(Data extracted from a collection)
== Segment start ==

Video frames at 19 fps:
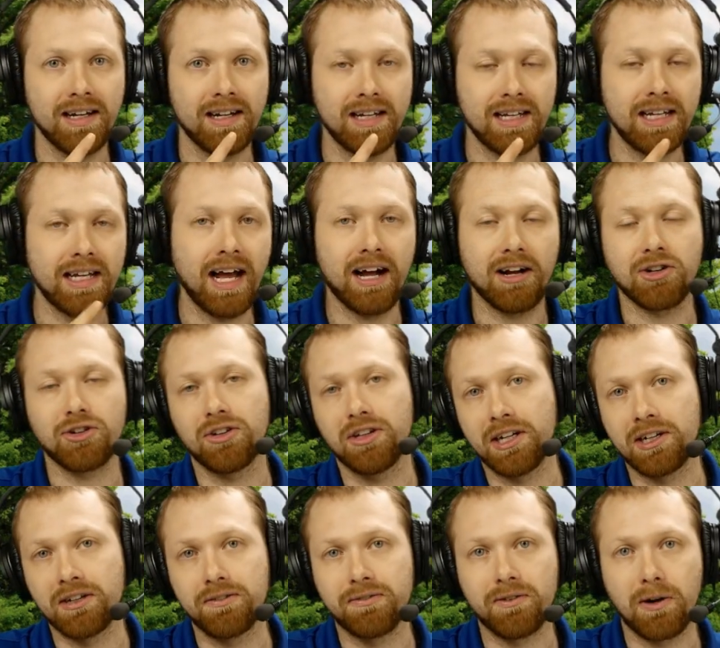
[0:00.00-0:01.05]
he actually
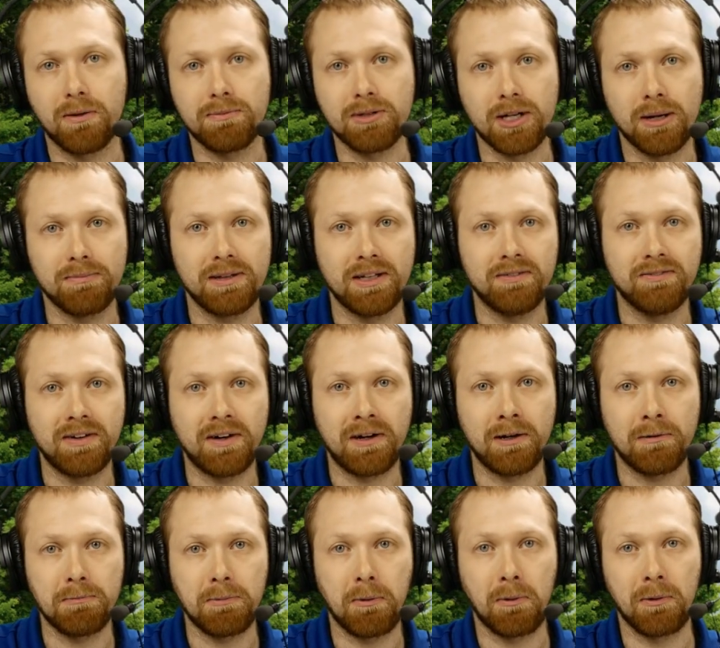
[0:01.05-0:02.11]
confirms something very
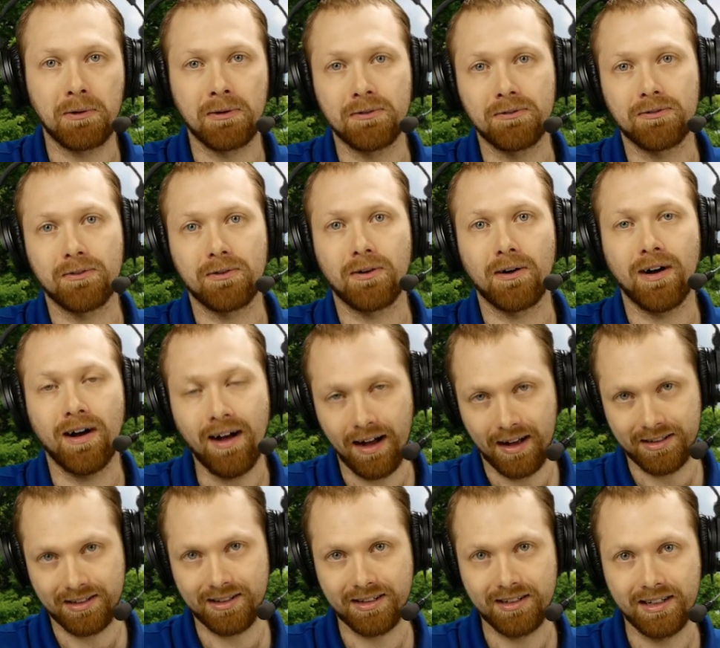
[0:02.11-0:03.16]
important for
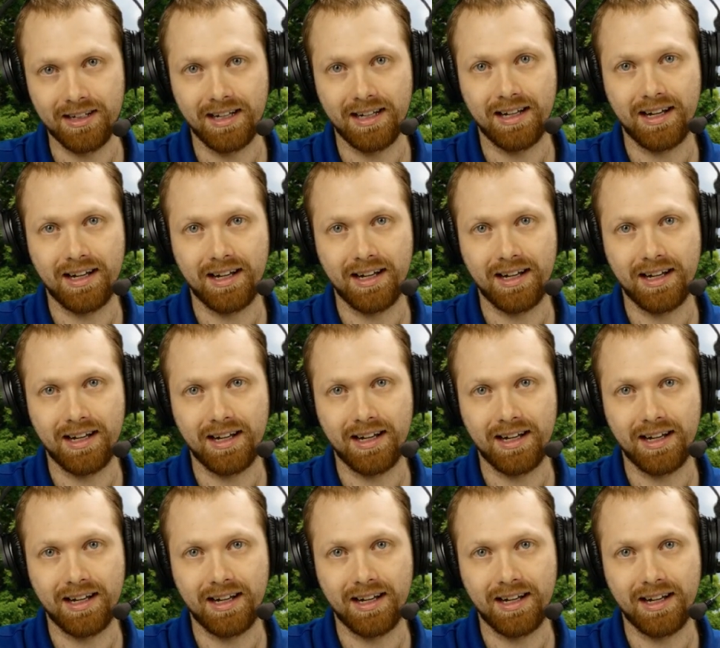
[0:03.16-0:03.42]
us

== Segment end ==

→ **Exercise brief**
Set down all entries above again, exactly, without images.

→ **Written response**
Video frames at 19 fps:
[0:00.00-0:01.05]
he actually
[0:01.05-0:02.11]
confirms something very
[0:02.11-0:03.16]
important for
[0:03.16-0:03.42]
us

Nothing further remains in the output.